- **EXERCISE OBJECTIVE**: Please return all records verbatim, no pictures.

----------------------------------------

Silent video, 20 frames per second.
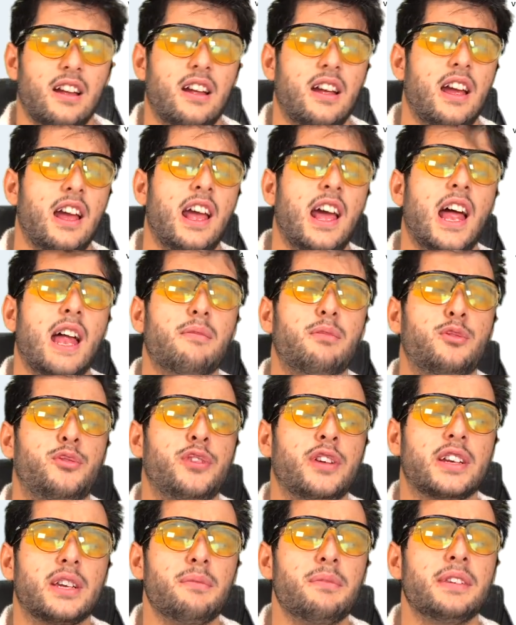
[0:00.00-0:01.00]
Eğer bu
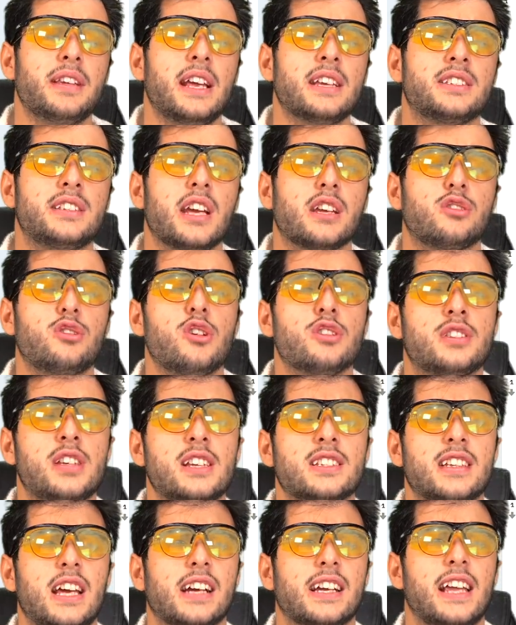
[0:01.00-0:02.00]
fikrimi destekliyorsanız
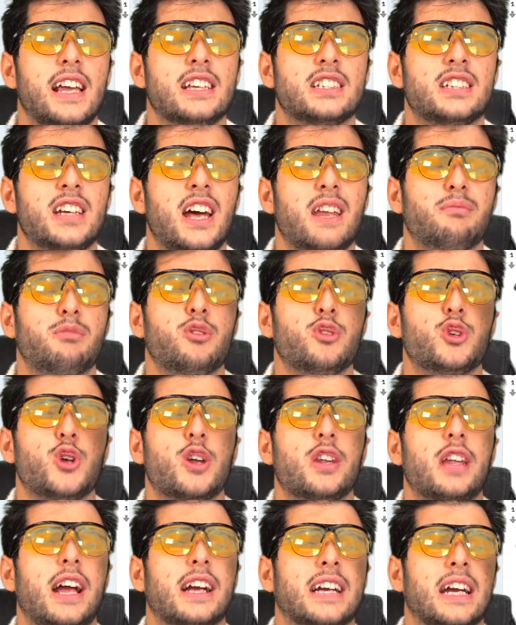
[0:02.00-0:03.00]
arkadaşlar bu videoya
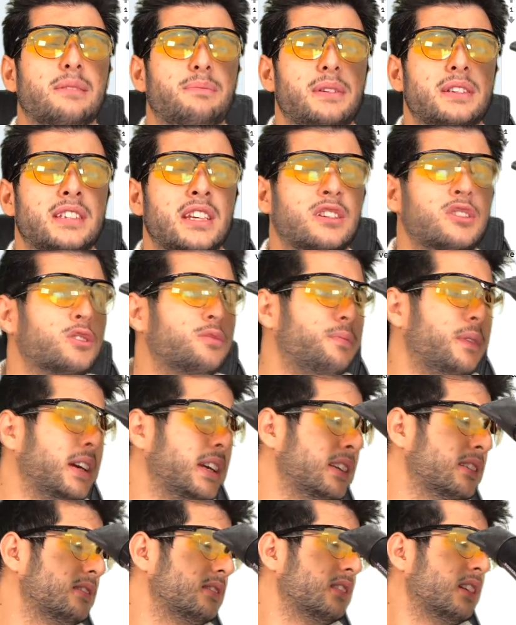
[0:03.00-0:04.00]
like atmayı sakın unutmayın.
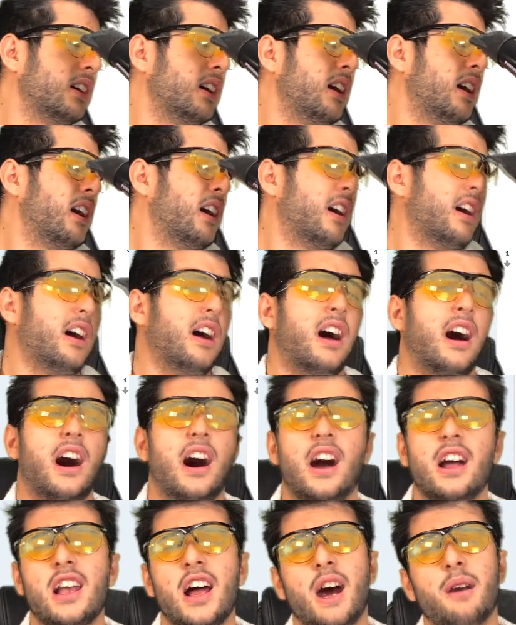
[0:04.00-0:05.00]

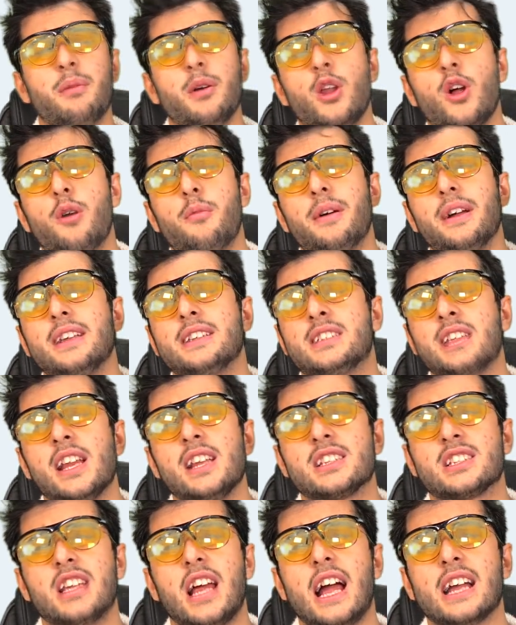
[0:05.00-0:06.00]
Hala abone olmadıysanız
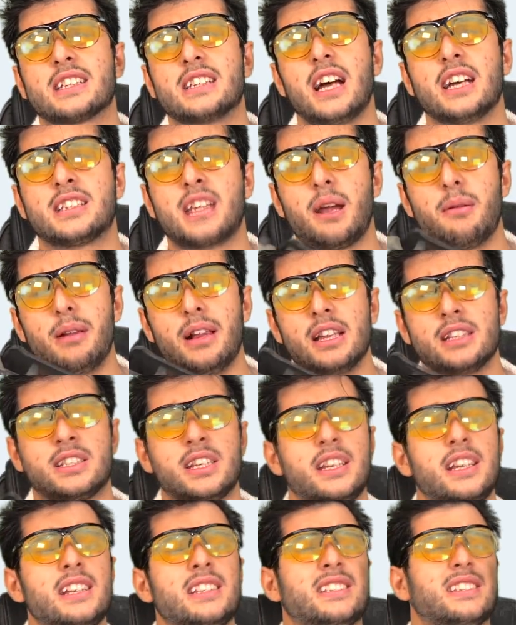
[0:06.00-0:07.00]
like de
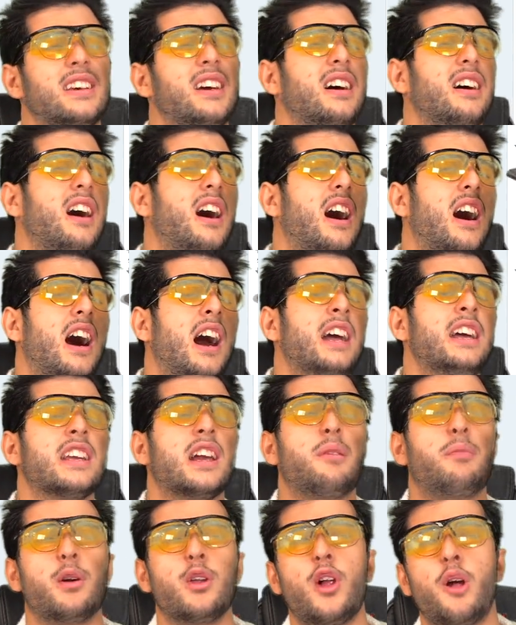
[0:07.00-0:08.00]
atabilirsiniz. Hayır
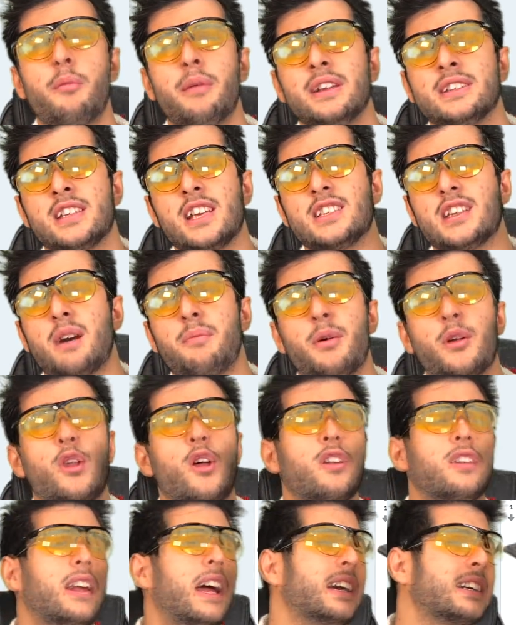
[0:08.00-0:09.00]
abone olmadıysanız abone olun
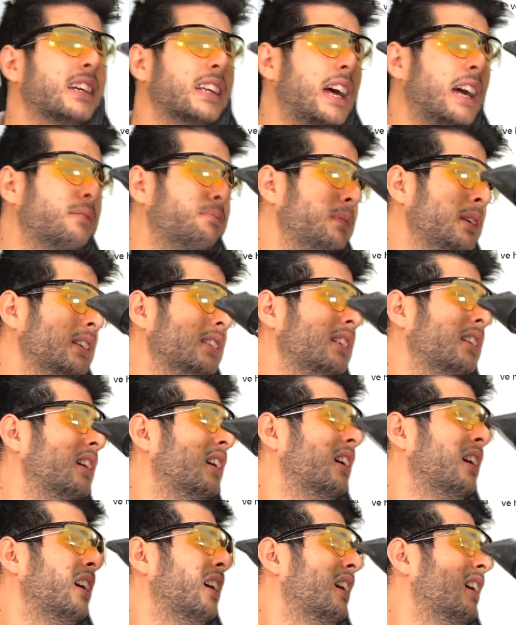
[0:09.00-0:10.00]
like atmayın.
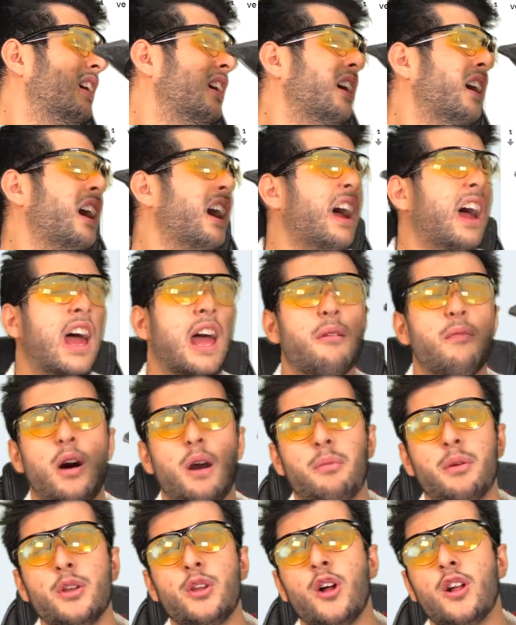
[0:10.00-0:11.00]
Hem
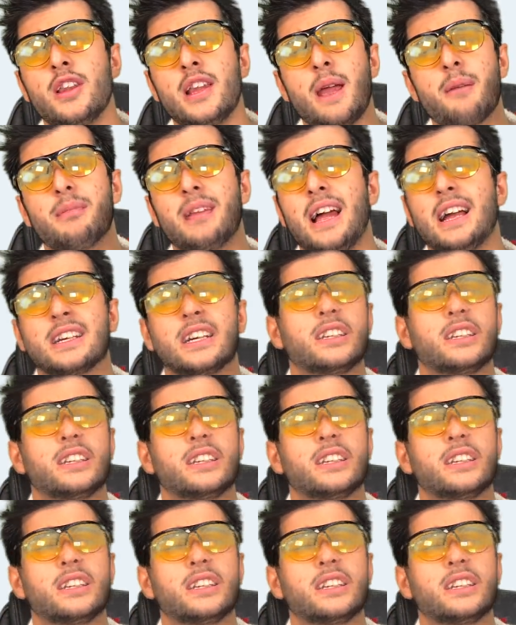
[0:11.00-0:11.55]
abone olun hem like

----------------------------------------

- **RESULT FOR THIS EXERCISE**:
Silent video, 20 frames per second.
[0:00.00-0:01.00]
Eğer bu
[0:01.00-0:02.00]
fikrimi destekliyorsanız
[0:02.00-0:03.00]
arkadaşlar bu videoya
[0:03.00-0:04.00]
like atmayı sakın unutmayın.
[0:04.00-0:05.00]

[0:05.00-0:06.00]
Hala abone olmadıysanız
[0:06.00-0:07.00]
like de
[0:07.00-0:08.00]
atabilirsiniz. Hayır
[0:08.00-0:09.00]
abone olmadıysanız abone olun
[0:09.00-0:10.00]
like atmayın.
[0:10.00-0:11.00]
Hem
[0:11.00-0:11.55]
abone olun hem like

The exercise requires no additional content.